Die sehr auf ihre Neutralität bedachte Schweiz ist beim Nato-Gipfel in Madrid kurzzeitig zum Beitrittskandidaten für das Militärbündnis geworden: US-Präsident Joe Biden schilderte bei einer Pressekonferenz am Donnerstag, wie es zu der historischen Entscheidung gekommen war, Finnland und Schweden in die Nato aufzunehmen. In einer Situation habe der finnische Präsident Sauli Niinistö vorgeschlagen, „die Regierungschefin der Schweiz wegen ihrer Beitrittsbestrebungen anzurufen“, sagte Biden vor Journalisten.

Präsident bemerkt Versprecher: "Die Schweiz, mein Gott..."

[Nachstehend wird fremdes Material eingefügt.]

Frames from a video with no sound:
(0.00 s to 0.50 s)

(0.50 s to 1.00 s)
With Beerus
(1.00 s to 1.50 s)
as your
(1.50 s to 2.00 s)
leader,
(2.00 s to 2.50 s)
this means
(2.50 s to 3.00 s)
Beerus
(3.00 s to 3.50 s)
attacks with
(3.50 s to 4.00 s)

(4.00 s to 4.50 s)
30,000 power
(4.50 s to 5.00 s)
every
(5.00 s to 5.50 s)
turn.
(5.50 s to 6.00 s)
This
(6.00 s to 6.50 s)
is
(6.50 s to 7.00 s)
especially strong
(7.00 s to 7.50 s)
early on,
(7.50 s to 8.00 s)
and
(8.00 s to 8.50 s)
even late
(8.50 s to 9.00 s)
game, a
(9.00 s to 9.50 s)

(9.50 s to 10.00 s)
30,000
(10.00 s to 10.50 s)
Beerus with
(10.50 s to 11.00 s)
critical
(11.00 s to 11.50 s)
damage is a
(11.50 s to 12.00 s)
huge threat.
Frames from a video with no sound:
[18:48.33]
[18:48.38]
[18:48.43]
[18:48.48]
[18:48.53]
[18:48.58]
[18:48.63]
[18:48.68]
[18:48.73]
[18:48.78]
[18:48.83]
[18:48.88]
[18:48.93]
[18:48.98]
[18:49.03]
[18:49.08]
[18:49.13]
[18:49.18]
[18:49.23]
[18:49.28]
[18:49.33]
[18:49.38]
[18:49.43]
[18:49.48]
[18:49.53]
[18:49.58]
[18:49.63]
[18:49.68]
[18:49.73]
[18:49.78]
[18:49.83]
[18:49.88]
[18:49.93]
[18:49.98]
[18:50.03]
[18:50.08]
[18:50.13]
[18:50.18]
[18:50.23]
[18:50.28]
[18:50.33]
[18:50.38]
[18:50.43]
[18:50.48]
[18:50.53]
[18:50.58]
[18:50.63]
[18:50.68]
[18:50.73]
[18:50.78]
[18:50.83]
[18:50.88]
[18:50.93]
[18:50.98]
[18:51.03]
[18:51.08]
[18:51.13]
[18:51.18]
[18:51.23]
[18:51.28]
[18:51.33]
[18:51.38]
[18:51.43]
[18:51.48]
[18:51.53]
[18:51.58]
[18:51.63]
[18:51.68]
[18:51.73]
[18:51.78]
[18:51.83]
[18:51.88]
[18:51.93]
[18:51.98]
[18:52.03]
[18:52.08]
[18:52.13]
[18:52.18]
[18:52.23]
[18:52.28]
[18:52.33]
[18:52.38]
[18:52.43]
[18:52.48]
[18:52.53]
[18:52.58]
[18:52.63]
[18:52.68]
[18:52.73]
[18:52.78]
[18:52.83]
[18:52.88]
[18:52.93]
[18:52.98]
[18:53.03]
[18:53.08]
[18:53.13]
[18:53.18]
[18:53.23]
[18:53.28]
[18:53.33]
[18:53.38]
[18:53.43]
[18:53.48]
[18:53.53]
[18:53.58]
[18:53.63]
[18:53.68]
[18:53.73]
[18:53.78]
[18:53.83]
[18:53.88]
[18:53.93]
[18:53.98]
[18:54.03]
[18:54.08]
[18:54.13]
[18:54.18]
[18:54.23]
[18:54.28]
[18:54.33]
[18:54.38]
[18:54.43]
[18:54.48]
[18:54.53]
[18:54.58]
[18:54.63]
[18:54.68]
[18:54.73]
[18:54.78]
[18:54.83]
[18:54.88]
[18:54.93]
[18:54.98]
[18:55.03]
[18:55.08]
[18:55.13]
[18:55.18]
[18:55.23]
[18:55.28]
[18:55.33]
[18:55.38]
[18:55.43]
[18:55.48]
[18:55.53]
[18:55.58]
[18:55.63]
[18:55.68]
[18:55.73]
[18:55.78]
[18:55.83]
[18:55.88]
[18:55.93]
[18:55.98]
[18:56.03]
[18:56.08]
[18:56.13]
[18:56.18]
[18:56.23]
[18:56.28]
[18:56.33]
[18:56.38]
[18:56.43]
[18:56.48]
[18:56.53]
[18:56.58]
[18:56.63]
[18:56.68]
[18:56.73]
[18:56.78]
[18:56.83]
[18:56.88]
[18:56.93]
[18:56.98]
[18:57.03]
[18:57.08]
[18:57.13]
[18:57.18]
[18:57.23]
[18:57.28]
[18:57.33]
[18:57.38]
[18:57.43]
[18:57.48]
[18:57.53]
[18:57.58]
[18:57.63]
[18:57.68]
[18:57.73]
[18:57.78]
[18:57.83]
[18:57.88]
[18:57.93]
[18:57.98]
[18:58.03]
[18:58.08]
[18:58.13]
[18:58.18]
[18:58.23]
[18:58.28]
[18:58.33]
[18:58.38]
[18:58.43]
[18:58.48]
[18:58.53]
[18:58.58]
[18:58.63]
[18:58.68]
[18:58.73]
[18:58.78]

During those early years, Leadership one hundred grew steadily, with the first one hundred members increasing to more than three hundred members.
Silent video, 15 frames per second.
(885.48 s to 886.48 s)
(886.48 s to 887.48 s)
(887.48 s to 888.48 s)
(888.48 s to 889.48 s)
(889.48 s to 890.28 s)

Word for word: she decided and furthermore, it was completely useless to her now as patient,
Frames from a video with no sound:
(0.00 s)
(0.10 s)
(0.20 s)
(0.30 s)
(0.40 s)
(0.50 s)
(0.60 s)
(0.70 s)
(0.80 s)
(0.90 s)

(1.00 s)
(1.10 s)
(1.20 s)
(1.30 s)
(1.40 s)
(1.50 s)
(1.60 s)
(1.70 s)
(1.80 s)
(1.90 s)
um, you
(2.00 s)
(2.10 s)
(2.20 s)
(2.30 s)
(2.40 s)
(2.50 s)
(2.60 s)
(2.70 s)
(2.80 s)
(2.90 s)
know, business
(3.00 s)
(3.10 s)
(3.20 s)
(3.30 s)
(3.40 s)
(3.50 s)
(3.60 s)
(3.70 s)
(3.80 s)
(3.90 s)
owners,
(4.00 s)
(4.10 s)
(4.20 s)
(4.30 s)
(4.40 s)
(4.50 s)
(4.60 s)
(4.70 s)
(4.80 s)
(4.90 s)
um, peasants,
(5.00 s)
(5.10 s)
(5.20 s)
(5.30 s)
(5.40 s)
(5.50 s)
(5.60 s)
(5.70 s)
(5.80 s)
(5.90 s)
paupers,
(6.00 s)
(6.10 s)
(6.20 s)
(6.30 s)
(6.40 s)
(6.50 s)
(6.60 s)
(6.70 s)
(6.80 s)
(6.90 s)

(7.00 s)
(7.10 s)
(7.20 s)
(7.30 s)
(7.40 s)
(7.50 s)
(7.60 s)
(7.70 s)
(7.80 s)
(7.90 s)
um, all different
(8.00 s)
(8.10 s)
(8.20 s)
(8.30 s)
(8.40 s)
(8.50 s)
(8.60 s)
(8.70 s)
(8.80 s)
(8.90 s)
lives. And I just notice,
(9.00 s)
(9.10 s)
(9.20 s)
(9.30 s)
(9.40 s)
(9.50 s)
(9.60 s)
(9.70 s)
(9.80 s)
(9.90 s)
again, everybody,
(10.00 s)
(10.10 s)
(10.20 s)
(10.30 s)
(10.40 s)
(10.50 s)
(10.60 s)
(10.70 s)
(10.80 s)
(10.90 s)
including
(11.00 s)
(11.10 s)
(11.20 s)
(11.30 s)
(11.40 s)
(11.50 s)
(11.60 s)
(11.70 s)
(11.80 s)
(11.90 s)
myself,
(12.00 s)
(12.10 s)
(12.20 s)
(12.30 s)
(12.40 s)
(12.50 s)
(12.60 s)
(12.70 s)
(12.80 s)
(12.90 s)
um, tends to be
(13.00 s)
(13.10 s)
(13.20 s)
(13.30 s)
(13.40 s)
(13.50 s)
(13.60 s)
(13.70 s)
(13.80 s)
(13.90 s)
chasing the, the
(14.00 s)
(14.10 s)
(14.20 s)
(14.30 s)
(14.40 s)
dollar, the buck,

Der US-Präsident bemerkte seinen Versprecher aber sofort. „Die Schweiz, mein Gott... Ich habe offensichtlich wirklich sehr große Lust, die Nato zu erweitern“, scherzte er und fügte hinzu, er habe natürlich „Schweden“ sagen wollen.

Finnland und Schweden hatten nach Jahrzehnten der Bündnisneutralität angesichts des russischen Angriffskrieges in der Ukraine mit dieser Tradition gebrochen und sich um Aufnahme in die Nato bemüht. Ein Beitritt der Schweiz gilt hingegen als diplomatische Science-Fiction.

US-Präsident Biden ist seit langem für seine Versprecher von kleineren Missgeschicken bis hin zu waschechten verbalen Entgleisungen bekannt.